[[ RECORDS FOR THE TASK open ]]

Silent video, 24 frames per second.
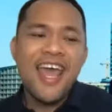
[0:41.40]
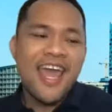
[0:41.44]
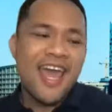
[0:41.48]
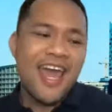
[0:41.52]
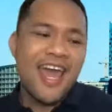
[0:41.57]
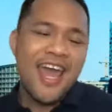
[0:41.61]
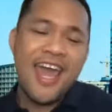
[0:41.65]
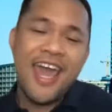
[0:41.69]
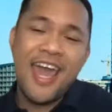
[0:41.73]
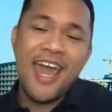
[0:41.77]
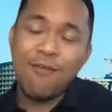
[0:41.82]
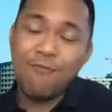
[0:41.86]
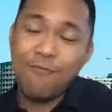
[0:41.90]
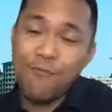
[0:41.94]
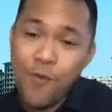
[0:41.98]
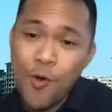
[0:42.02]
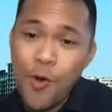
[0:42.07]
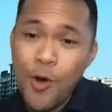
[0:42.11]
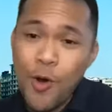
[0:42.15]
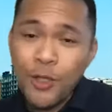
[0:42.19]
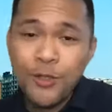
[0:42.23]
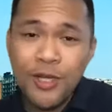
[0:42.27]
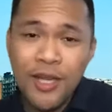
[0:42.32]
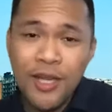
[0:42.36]
And
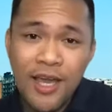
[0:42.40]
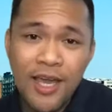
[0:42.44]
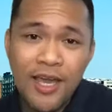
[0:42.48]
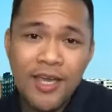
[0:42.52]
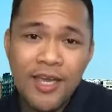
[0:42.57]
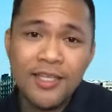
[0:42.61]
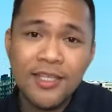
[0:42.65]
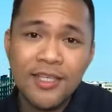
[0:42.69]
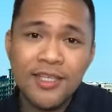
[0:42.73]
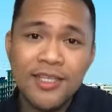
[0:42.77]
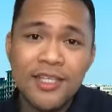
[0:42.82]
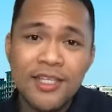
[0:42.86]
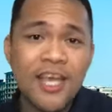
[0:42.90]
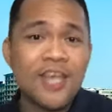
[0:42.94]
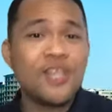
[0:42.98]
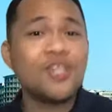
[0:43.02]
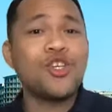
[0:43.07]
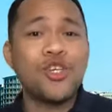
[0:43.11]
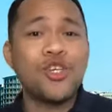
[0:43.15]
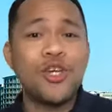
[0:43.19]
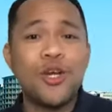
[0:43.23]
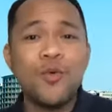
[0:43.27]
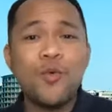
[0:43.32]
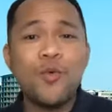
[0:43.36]
for today's
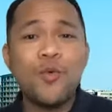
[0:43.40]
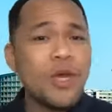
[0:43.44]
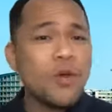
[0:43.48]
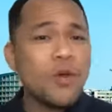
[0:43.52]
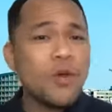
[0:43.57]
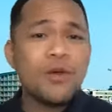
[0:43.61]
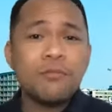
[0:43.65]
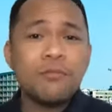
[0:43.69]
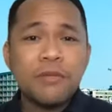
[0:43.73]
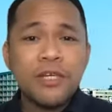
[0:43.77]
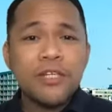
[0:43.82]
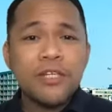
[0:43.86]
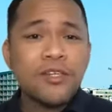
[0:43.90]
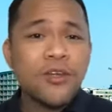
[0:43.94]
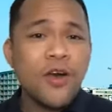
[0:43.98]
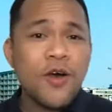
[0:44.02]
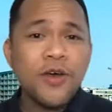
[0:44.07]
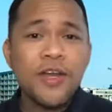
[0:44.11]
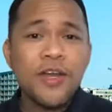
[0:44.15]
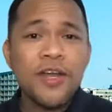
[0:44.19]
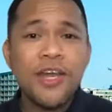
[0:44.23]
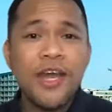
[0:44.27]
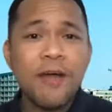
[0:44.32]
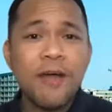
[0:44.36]
session, we will be
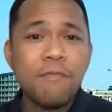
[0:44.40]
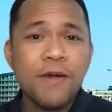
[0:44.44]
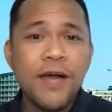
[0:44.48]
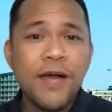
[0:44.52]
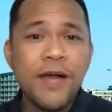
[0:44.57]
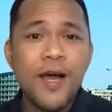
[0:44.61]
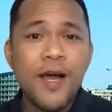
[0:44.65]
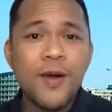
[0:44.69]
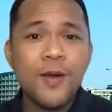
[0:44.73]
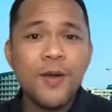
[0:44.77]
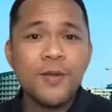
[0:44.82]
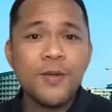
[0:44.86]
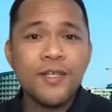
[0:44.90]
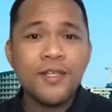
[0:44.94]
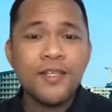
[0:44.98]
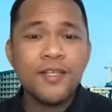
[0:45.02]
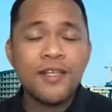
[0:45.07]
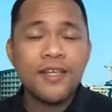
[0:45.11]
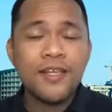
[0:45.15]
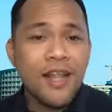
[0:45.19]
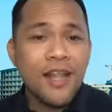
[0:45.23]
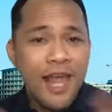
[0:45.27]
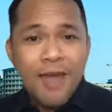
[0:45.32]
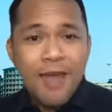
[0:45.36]
talking about
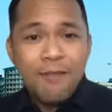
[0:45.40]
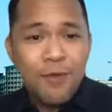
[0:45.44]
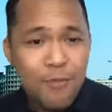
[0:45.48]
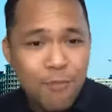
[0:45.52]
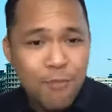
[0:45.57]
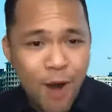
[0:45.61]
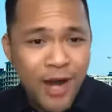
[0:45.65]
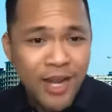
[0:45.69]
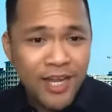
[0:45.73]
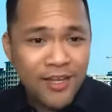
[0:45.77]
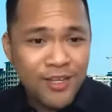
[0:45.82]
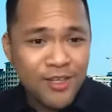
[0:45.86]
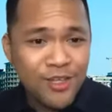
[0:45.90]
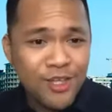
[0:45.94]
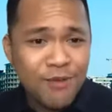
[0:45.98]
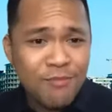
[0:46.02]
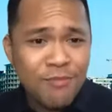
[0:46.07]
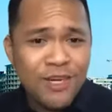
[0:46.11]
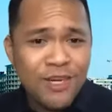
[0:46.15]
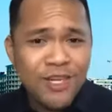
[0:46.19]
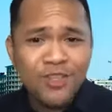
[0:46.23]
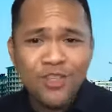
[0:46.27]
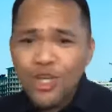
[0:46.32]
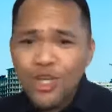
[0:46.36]
the labor market in
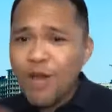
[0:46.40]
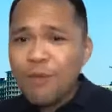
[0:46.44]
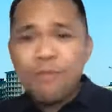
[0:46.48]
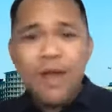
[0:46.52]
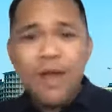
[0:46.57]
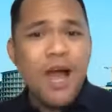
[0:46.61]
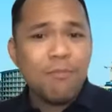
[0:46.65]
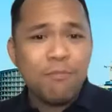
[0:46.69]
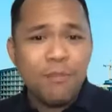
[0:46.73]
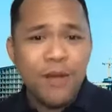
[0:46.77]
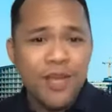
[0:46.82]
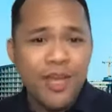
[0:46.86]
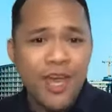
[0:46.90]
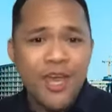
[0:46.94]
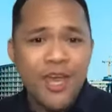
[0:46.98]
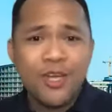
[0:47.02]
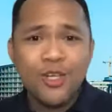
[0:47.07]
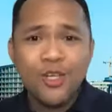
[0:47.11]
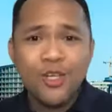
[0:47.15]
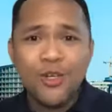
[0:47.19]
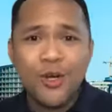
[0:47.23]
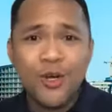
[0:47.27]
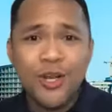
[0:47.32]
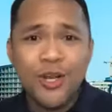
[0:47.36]
Germany, job
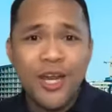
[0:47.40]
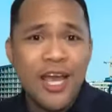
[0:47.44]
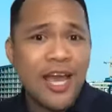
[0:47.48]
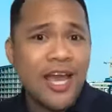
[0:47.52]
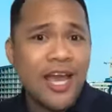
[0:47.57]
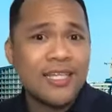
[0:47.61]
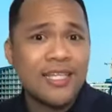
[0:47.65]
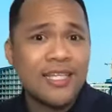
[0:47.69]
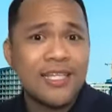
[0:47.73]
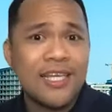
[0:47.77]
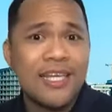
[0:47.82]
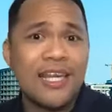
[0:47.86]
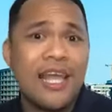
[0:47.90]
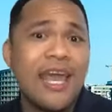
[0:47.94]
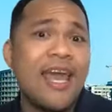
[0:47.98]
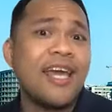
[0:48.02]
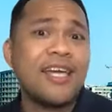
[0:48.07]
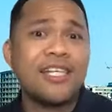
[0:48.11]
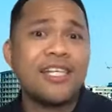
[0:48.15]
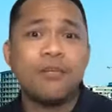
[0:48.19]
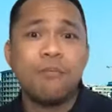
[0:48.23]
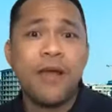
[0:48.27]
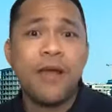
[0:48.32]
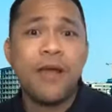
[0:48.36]
application as an
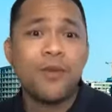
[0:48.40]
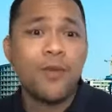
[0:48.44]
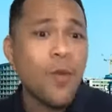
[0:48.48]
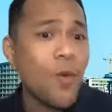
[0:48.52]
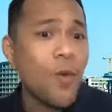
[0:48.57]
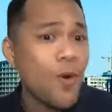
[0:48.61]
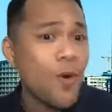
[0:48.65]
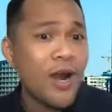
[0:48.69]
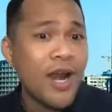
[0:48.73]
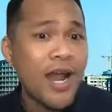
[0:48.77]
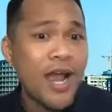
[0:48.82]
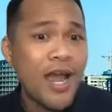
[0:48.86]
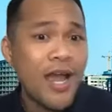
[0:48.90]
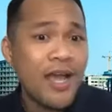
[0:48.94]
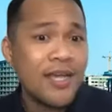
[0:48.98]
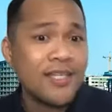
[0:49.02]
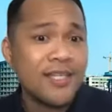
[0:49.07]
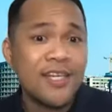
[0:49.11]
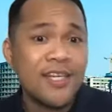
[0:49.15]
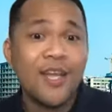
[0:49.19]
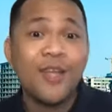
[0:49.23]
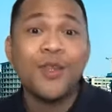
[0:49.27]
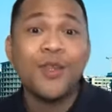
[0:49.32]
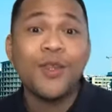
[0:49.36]
expat or
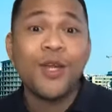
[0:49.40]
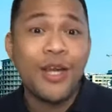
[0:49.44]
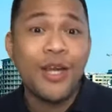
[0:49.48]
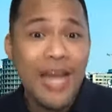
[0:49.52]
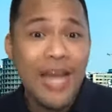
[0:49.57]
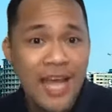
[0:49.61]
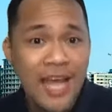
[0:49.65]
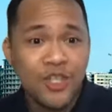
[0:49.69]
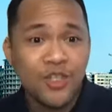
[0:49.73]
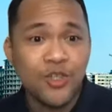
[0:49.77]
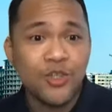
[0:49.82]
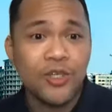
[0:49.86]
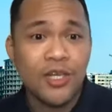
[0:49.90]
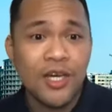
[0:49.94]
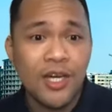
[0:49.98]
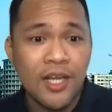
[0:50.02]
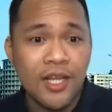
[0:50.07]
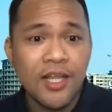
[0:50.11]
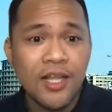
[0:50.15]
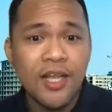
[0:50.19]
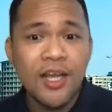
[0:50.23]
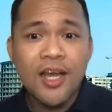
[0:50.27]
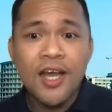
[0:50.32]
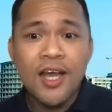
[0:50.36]
as an
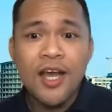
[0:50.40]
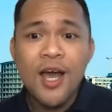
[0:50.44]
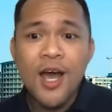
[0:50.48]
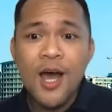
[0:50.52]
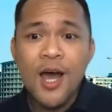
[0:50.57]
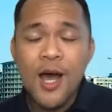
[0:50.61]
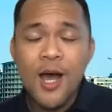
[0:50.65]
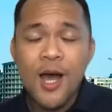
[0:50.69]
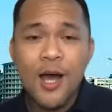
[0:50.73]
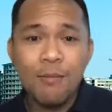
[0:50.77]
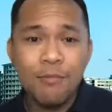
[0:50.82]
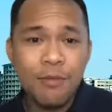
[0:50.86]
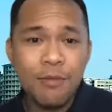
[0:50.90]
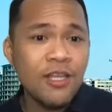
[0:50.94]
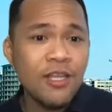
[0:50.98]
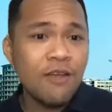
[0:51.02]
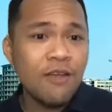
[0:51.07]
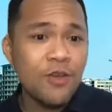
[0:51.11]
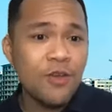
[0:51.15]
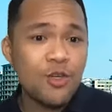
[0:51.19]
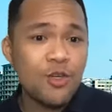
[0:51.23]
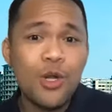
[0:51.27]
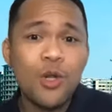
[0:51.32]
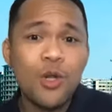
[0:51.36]
international um,
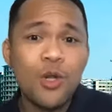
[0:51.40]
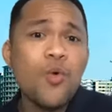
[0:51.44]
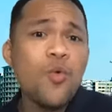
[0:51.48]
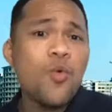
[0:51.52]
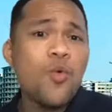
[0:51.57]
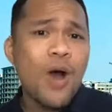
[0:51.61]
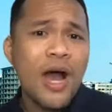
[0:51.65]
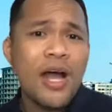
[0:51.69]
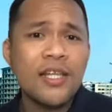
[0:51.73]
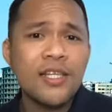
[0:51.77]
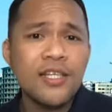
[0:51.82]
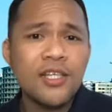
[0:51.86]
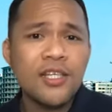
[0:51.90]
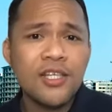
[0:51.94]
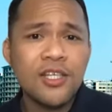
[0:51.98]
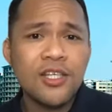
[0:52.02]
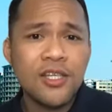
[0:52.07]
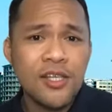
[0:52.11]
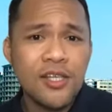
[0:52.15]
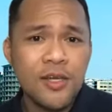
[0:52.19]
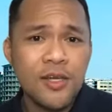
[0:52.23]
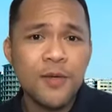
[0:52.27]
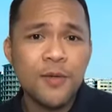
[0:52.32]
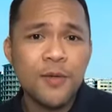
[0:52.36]
individual who wants
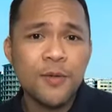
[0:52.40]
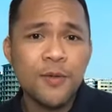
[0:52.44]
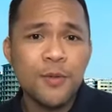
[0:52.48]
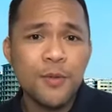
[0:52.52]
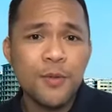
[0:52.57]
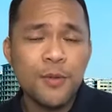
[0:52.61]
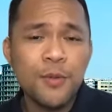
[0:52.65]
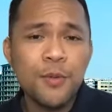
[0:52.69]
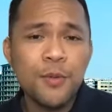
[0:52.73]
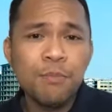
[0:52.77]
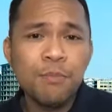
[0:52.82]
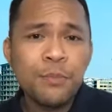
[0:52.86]
to,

[[ RECORDS FOR THE TASK closed ]]

WHAT TO WORK ON
Reprint each of the records exactly and skip the images.

ANSWER TO THE PROBLEM
Silent video, 24 frames per second.
[0:41.40]
[0:41.44]
[0:41.48]
[0:41.52]
[0:41.57]
[0:41.61]
[0:41.65]
[0:41.69]
[0:41.73]
[0:41.77]
[0:41.82]
[0:41.86]
[0:41.90]
[0:41.94]
[0:41.98]
[0:42.02]
[0:42.07]
[0:42.11]
[0:42.15]
[0:42.19]
[0:42.23]
[0:42.27]
[0:42.32]
[0:42.36]
And
[0:42.40]
[0:42.44]
[0:42.48]
[0:42.52]
[0:42.57]
[0:42.61]
[0:42.65]
[0:42.69]
[0:42.73]
[0:42.77]
[0:42.82]
[0:42.86]
[0:42.90]
[0:42.94]
[0:42.98]
[0:43.02]
[0:43.07]
[0:43.11]
[0:43.15]
[0:43.19]
[0:43.23]
[0:43.27]
[0:43.32]
[0:43.36]
for today's
[0:43.40]
[0:43.44]
[0:43.48]
[0:43.52]
[0:43.57]
[0:43.61]
[0:43.65]
[0:43.69]
[0:43.73]
[0:43.77]
[0:43.82]
[0:43.86]
[0:43.90]
[0:43.94]
[0:43.98]
[0:44.02]
[0:44.07]
[0:44.11]
[0:44.15]
[0:44.19]
[0:44.23]
[0:44.27]
[0:44.32]
[0:44.36]
session, we will be
[0:44.40]
[0:44.44]
[0:44.48]
[0:44.52]
[0:44.57]
[0:44.61]
[0:44.65]
[0:44.69]
[0:44.73]
[0:44.77]
[0:44.82]
[0:44.86]
[0:44.90]
[0:44.94]
[0:44.98]
[0:45.02]
[0:45.07]
[0:45.11]
[0:45.15]
[0:45.19]
[0:45.23]
[0:45.27]
[0:45.32]
[0:45.36]
talking about
[0:45.40]
[0:45.44]
[0:45.48]
[0:45.52]
[0:45.57]
[0:45.61]
[0:45.65]
[0:45.69]
[0:45.73]
[0:45.77]
[0:45.82]
[0:45.86]
[0:45.90]
[0:45.94]
[0:45.98]
[0:46.02]
[0:46.07]
[0:46.11]
[0:46.15]
[0:46.19]
[0:46.23]
[0:46.27]
[0:46.32]
[0:46.36]
the labor market in
[0:46.40]
[0:46.44]
[0:46.48]
[0:46.52]
[0:46.57]
[0:46.61]
[0:46.65]
[0:46.69]
[0:46.73]
[0:46.77]
[0:46.82]
[0:46.86]
[0:46.90]
[0:46.94]
[0:46.98]
[0:47.02]
[0:47.07]
[0:47.11]
[0:47.15]
[0:47.19]
[0:47.23]
[0:47.27]
[0:47.32]
[0:47.36]
Germany, job
[0:47.40]
[0:47.44]
[0:47.48]
[0:47.52]
[0:47.57]
[0:47.61]
[0:47.65]
[0:47.69]
[0:47.73]
[0:47.77]
[0:47.82]
[0:47.86]
[0:47.90]
[0:47.94]
[0:47.98]
[0:48.02]
[0:48.07]
[0:48.11]
[0:48.15]
[0:48.19]
[0:48.23]
[0:48.27]
[0:48.32]
[0:48.36]
application as an
[0:48.40]
[0:48.44]
[0:48.48]
[0:48.52]
[0:48.57]
[0:48.61]
[0:48.65]
[0:48.69]
[0:48.73]
[0:48.77]
[0:48.82]
[0:48.86]
[0:48.90]
[0:48.94]
[0:48.98]
[0:49.02]
[0:49.07]
[0:49.11]
[0:49.15]
[0:49.19]
[0:49.23]
[0:49.27]
[0:49.32]
[0:49.36]
expat or
[0:49.40]
[0:49.44]
[0:49.48]
[0:49.52]
[0:49.57]
[0:49.61]
[0:49.65]
[0:49.69]
[0:49.73]
[0:49.77]
[0:49.82]
[0:49.86]
[0:49.90]
[0:49.94]
[0:49.98]
[0:50.02]
[0:50.07]
[0:50.11]
[0:50.15]
[0:50.19]
[0:50.23]
[0:50.27]
[0:50.32]
[0:50.36]
as an
[0:50.40]
[0:50.44]
[0:50.48]
[0:50.52]
[0:50.57]
[0:50.61]
[0:50.65]
[0:50.69]
[0:50.73]
[0:50.77]
[0:50.82]
[0:50.86]
[0:50.90]
[0:50.94]
[0:50.98]
[0:51.02]
[0:51.07]
[0:51.11]
[0:51.15]
[0:51.19]
[0:51.23]
[0:51.27]
[0:51.32]
[0:51.36]
international um,
[0:51.40]
[0:51.44]
[0:51.48]
[0:51.52]
[0:51.57]
[0:51.61]
[0:51.65]
[0:51.69]
[0:51.73]
[0:51.77]
[0:51.82]
[0:51.86]
[0:51.90]
[0:51.94]
[0:51.98]
[0:52.02]
[0:52.07]
[0:52.11]
[0:52.15]
[0:52.19]
[0:52.23]
[0:52.27]
[0:52.32]
[0:52.36]
individual who wants
[0:52.40]
[0:52.44]
[0:52.48]
[0:52.52]
[0:52.57]
[0:52.61]
[0:52.65]
[0:52.69]
[0:52.73]
[0:52.77]
[0:52.82]
[0:52.86]
to,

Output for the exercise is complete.